The difficulty of measuring the amount of THC in chocolate

The difficulty of measuring the amount of THC in chocolate

There is something about chocolate that interferes with THC potency tests

THC in chocolate. In states where cannabis is legal, marijuana can be sold in cookies, candies, jelly beans, protein bars, etc. Commercial products that incorporate cannabis are labeled with the amount of THC they contain. That is of great importance for medical marijuana patients to obtain the desired dose and recreational marijuana users decide the level of psychoactive effects they want to experience.

How much marijuana is really in a cannabis brownie? Chocolate makes potency tests very difficult, so labels are not always accurate, and the problem is that scientists still don’t know why.

Chemists say there is something in chocolate that interferes with potency tests. A cannabis chocolate product can come with a label that says that the THC content is 10 milligrams and could be much higher. This is dangerous.

Chemists working in marijuana companies and testing laboratories are trying to develop those standards of quality and quantity of cannabinoids contained in food and many are patenting their ideas. According to Boston lawyer Vincent Capuano, who has a PhD in organic chemistry, the inventors have patented different ways to put cannabis in milk, coffee capsules, ice cream, chewing gum, etc.

Marijuana has hundreds of chemical compounds, such as THC and CBD, and some are difficult to process with other food ingredients. Chocolate is a good example.

David Dawson, a chemist and principal investigator at CW Analytical Laboratories in Oakland, California, who tests marijuana, realized that the more chocolate in the product, the less accurate the analytical results. Dawson believes that part of the THC clings to chocolate fat and is imperceptible during analytics.

To do his job, Dawson grinds a chocolate bar infused with THC in a commercial food processor. Weigh the samples and add solvent to the material before measuring the power of THC. He has tried cocoa powder, baking chocolate and white chocolate to try to determine which ingredients the THC hides during the tests.

David Dawson’s research focuses on cannabis potency tests due to the high associated risks. If an edible cannabis product is shown to have 10% less THC than the label says, California law states that it must be re-labeled, which takes time and money. But it is even worse if a product is shown to contain 10% or more THC than the label says. In this case the whole lot must be destroyed. Dawson’s research is on the agenda of the American Chemical Society meeting in San Diego.

The researcher says that there are some power variations that are very strange depending on how the chocolate samples are prepared for the test. Dawson studied the effects of altering sample preparation conditions, such as amounts of chocolate and solvent, pH and type of chocolate, on the concentration of measured THC.

The results were very surprising.
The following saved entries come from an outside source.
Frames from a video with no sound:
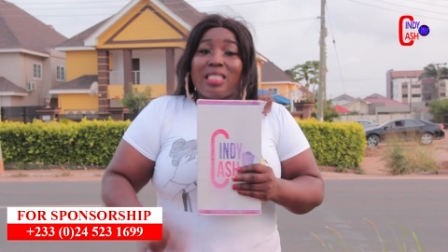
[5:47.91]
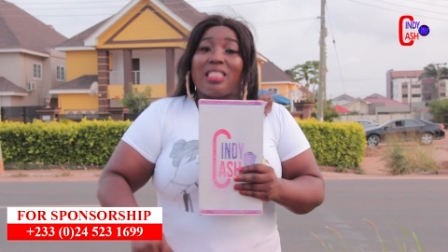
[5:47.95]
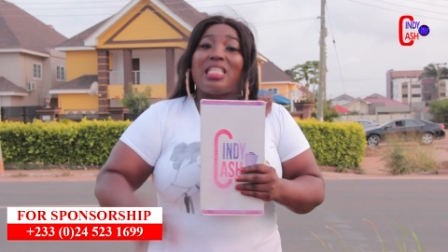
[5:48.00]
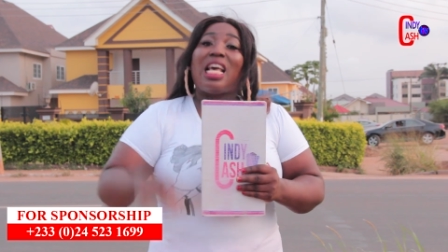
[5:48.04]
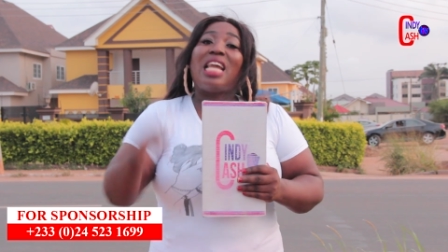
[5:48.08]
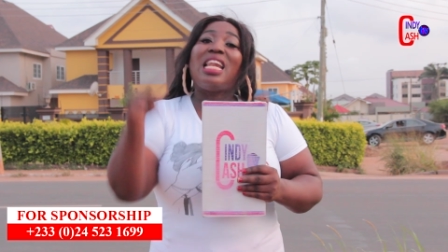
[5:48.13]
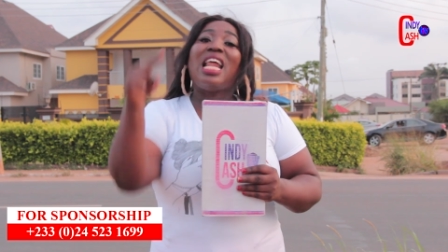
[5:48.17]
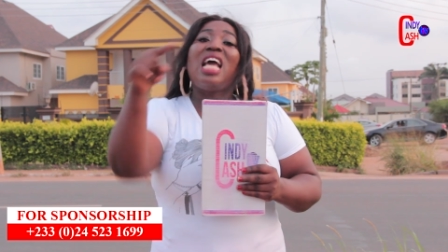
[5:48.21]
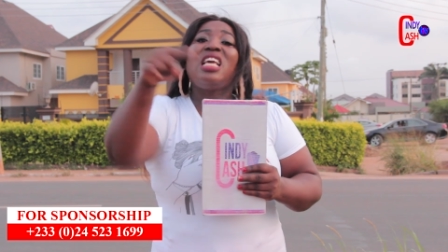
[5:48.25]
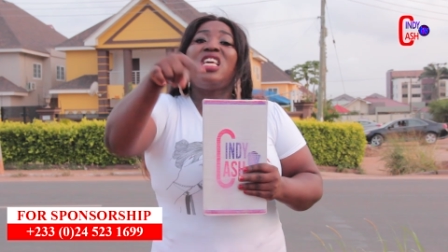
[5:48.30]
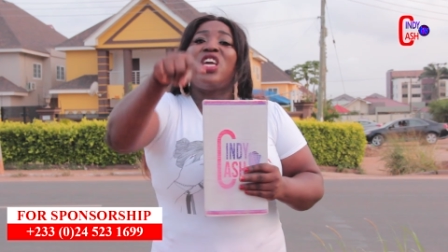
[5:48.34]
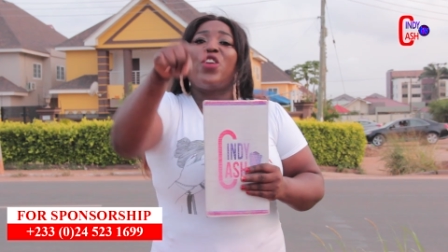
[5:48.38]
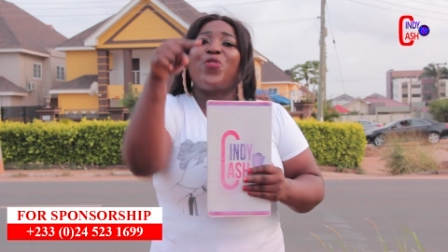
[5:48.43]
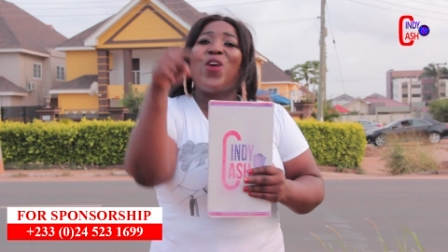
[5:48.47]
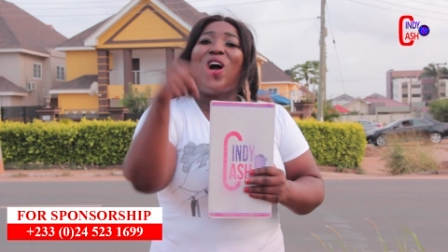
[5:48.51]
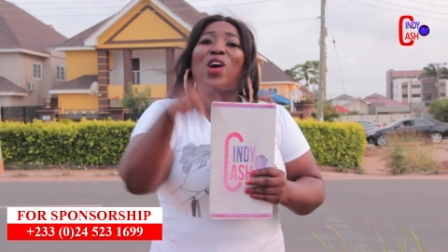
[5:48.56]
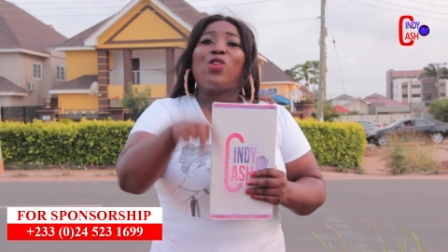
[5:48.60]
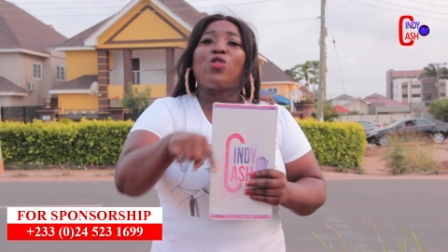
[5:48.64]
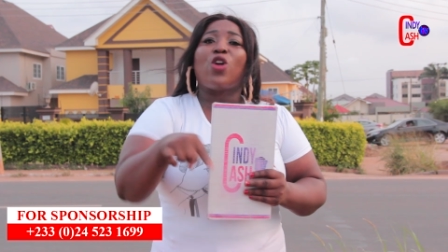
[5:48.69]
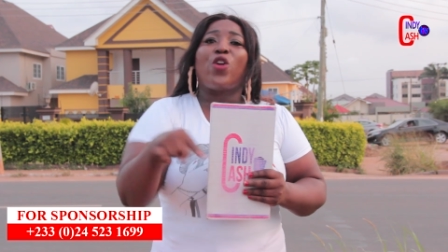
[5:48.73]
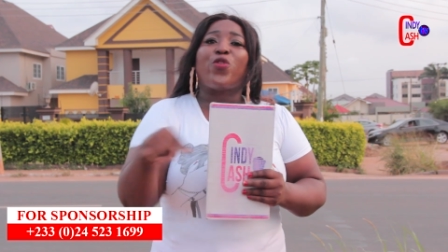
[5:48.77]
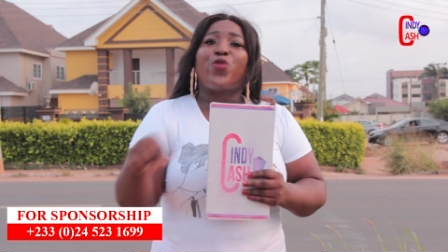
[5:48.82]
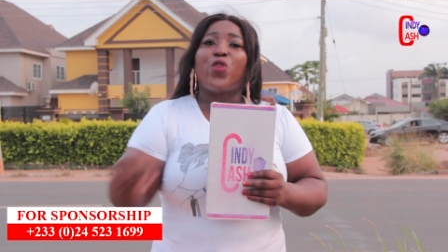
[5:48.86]
Sana your
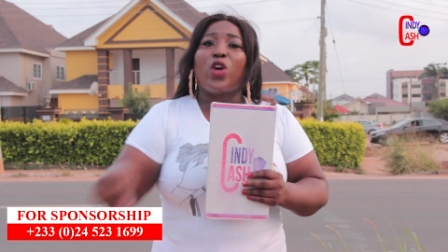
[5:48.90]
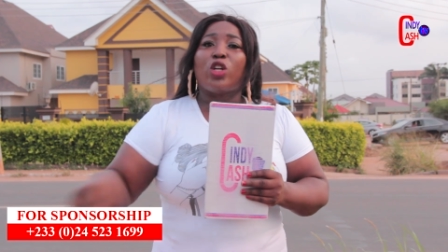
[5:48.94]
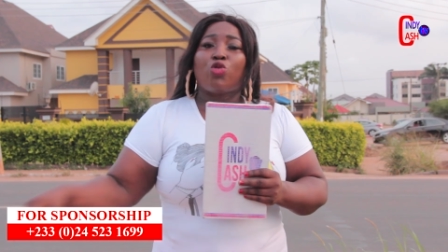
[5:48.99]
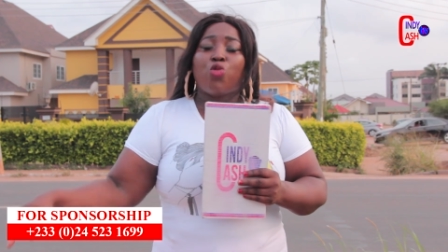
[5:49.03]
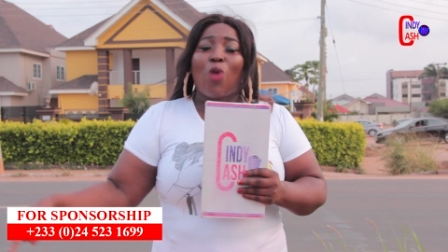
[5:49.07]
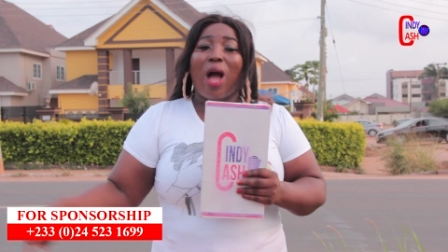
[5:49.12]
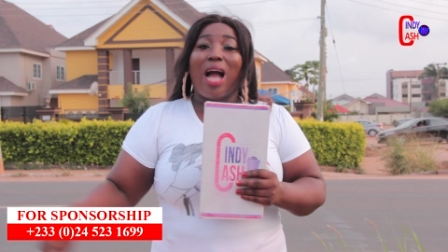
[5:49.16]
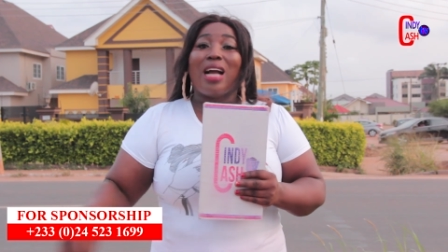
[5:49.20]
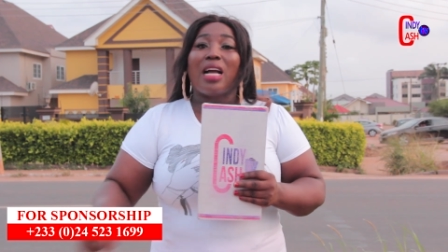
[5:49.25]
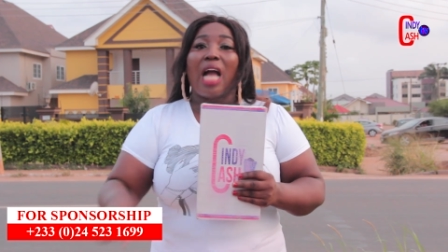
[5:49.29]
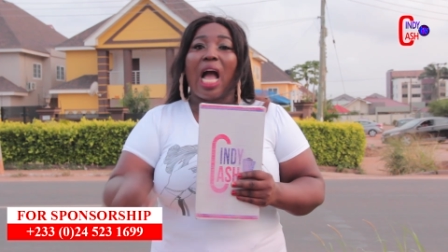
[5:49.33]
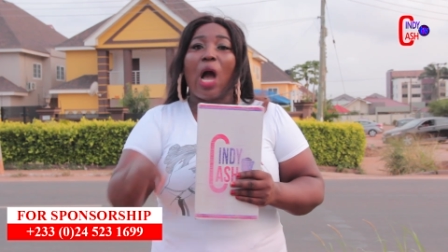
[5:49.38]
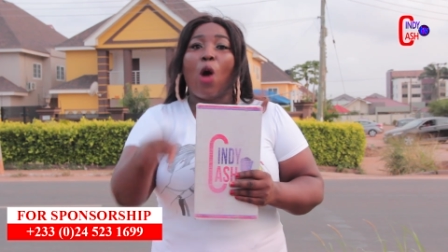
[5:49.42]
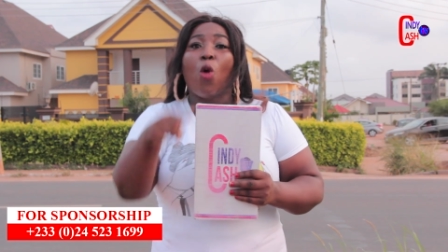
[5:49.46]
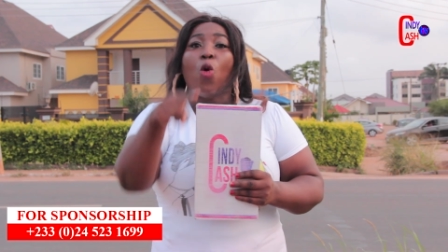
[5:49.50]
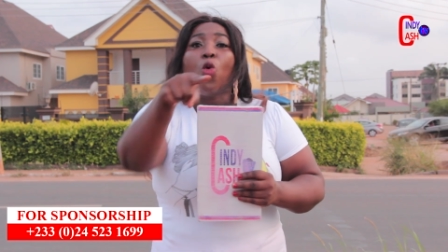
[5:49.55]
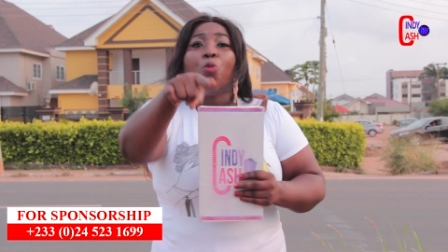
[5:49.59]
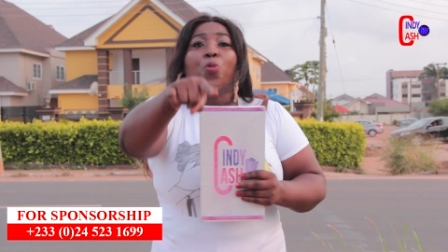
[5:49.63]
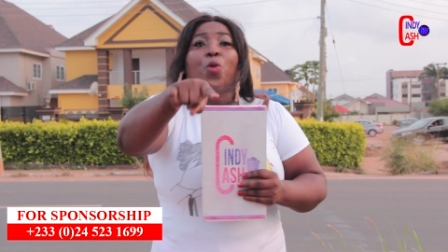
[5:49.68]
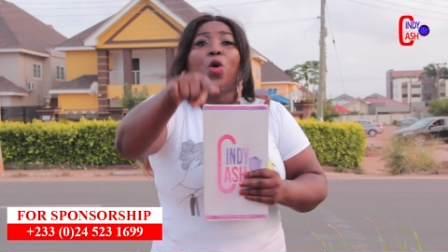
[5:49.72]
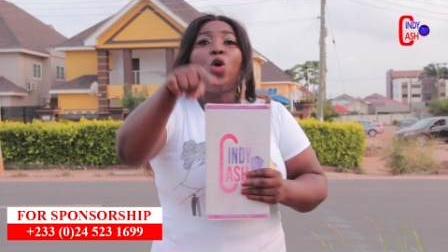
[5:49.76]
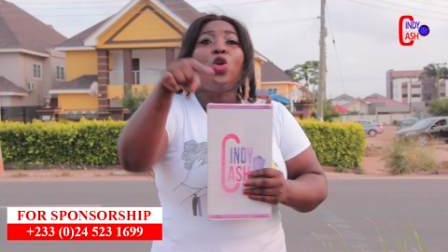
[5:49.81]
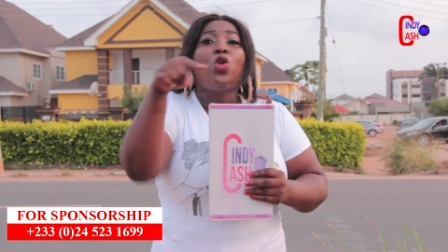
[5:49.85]
fan crop for two anka
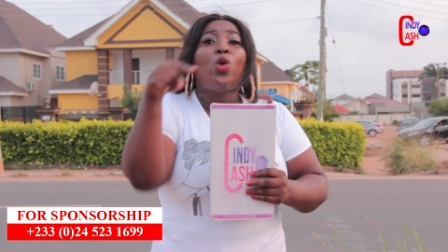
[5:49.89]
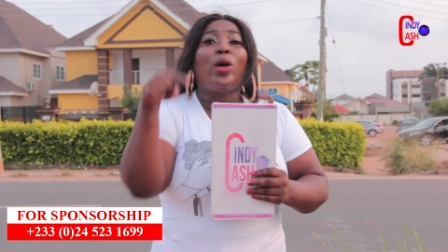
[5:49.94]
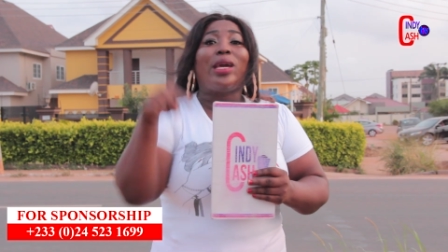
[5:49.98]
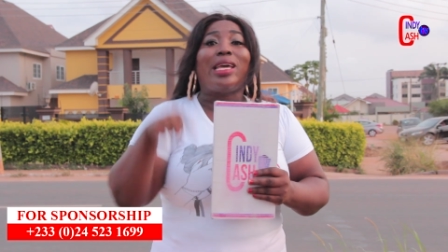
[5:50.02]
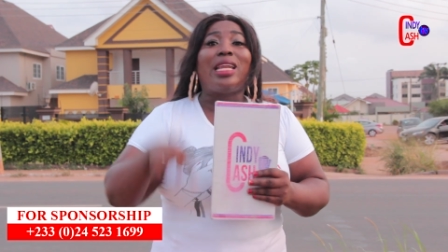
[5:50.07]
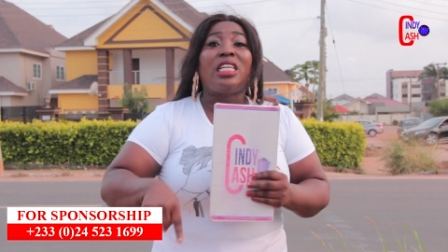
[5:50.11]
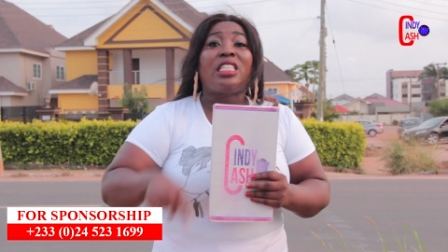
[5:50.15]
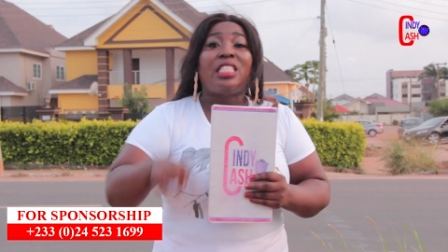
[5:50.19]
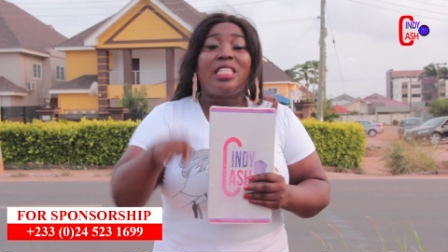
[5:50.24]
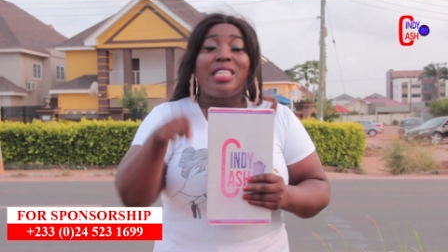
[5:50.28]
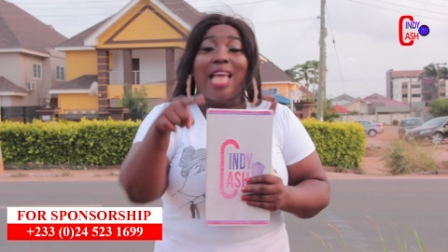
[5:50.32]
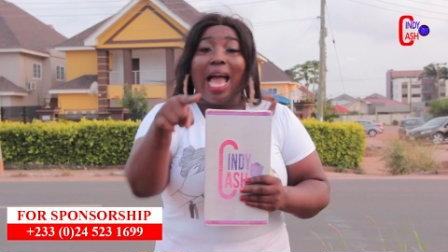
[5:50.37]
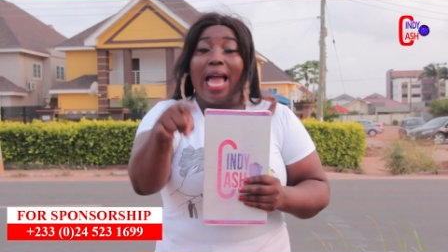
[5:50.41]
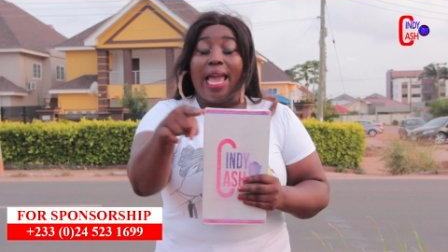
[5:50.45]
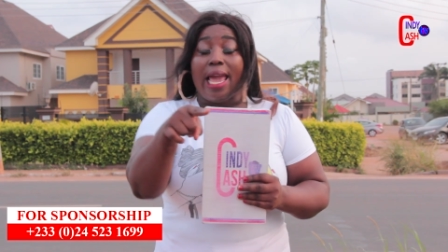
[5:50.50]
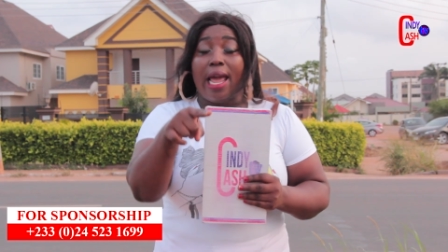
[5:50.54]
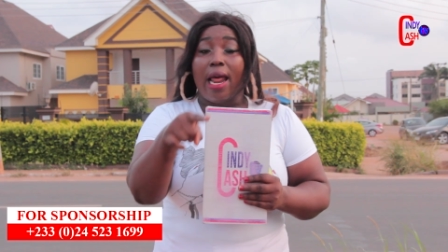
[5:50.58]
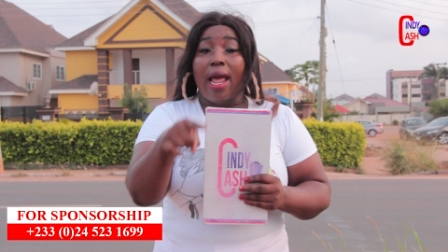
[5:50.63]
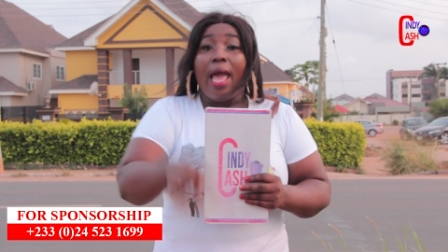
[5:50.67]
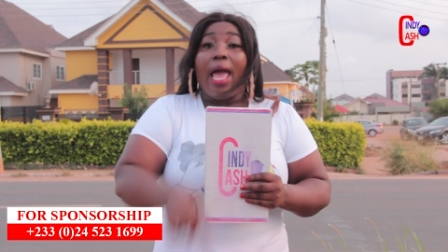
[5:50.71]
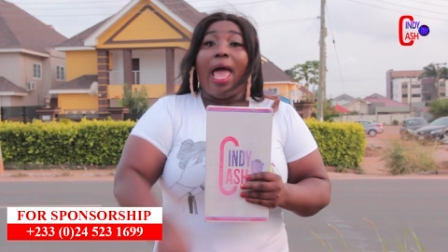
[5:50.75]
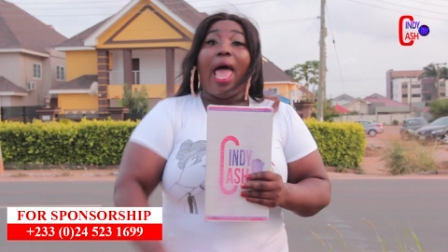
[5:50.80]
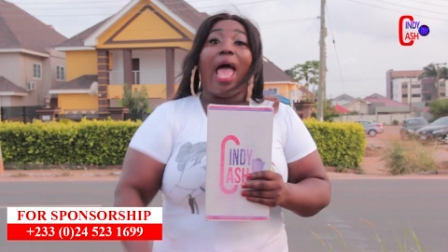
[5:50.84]
uno
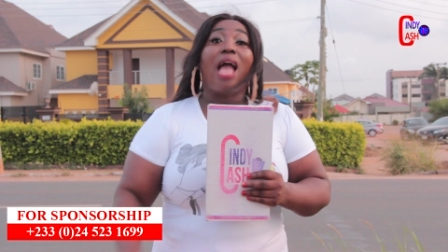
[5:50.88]
irishiae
When they put less chocolate infused with cannabis in the sample vial, for example 1 gram, they obtained higher THC potencies and more precise values ​​than when they put 2 grams of the same chocolate infused in the vial. This is very difficult for Dawson to understand, who assumed that the more sample he had, the more conclusive the results would be. And these results suggested that some other component of chocolate was suppressing the signal for THC.

Changing the amount of sample in the vial could determine if a sample passes or not, which could have a great impact on the producer of the chocolate bars, as well as on the customer who could be taking an overdose of THC or too little.


Dawson is currently trying to discover which chocolate ingredient is responsible for these effects. You have tried to add a standard THC solution with different amounts of chocolate bar, cocoa powder, bakery chocolate and white chocolate, all of which have different components, and observe how the results change. Dawson believes that the solution to the riddle is in fats of chocolate since THC is fat soluble.

Dawson would like to extend his analysis to other cannabinoids, such as cannabidiol (CBD), a non-psychoactive substance that is emerging in many edible products.